- WORK ITEM
Below are records; reproduce exactly the lines from the one that has "[35:57.17-35:58.24]" through the one that has "(541.53 s to 542.53 s)", ends included, and nothing more.
--- START ---
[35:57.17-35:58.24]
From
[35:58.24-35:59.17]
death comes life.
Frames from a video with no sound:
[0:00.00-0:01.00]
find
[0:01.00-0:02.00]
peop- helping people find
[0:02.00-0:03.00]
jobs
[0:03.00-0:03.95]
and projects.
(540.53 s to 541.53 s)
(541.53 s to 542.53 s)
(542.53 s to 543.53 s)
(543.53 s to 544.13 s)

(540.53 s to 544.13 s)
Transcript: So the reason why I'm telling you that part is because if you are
--- END ---
--- START ---
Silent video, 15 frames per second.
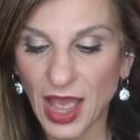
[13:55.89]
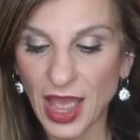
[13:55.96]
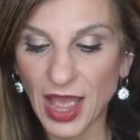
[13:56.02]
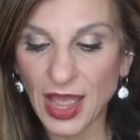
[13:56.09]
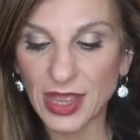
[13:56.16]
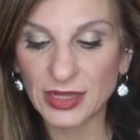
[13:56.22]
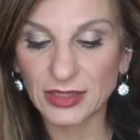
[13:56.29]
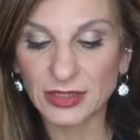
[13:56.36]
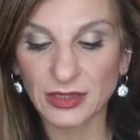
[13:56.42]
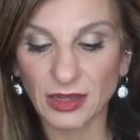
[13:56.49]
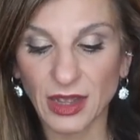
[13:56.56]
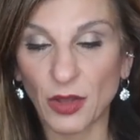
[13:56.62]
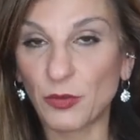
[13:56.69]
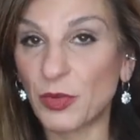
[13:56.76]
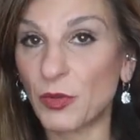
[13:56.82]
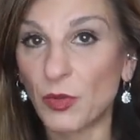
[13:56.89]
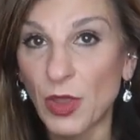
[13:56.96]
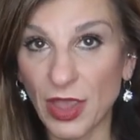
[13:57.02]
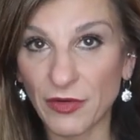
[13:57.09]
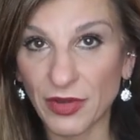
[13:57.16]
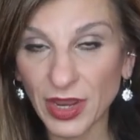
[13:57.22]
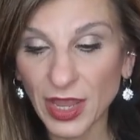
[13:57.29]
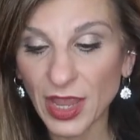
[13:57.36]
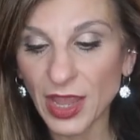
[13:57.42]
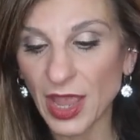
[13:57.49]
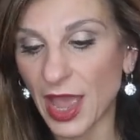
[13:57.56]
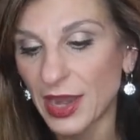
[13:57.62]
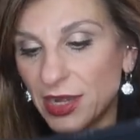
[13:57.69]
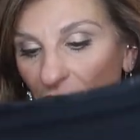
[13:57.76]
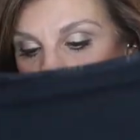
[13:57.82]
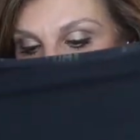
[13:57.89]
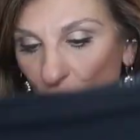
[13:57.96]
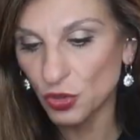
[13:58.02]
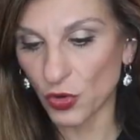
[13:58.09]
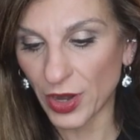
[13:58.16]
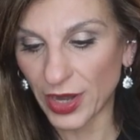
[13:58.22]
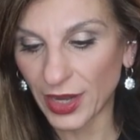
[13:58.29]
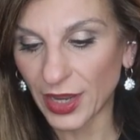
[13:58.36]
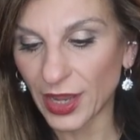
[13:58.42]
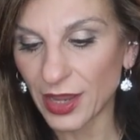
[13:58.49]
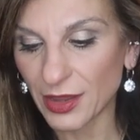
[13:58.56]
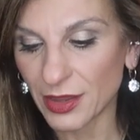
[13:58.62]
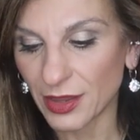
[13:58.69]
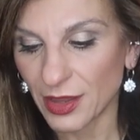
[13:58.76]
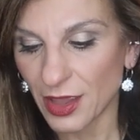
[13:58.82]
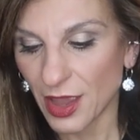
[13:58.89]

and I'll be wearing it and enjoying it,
--- END ---
- SOLUTION
[35:57.17-35:58.24]
From
[35:58.24-35:59.17]
death comes life.
Frames from a video with no sound:
[0:00.00-0:01.00]
find
[0:01.00-0:02.00]
peop- helping people find
[0:02.00-0:03.00]
jobs
[0:03.00-0:03.95]
and projects.
(540.53 s to 541.53 s)
(541.53 s to 542.53 s)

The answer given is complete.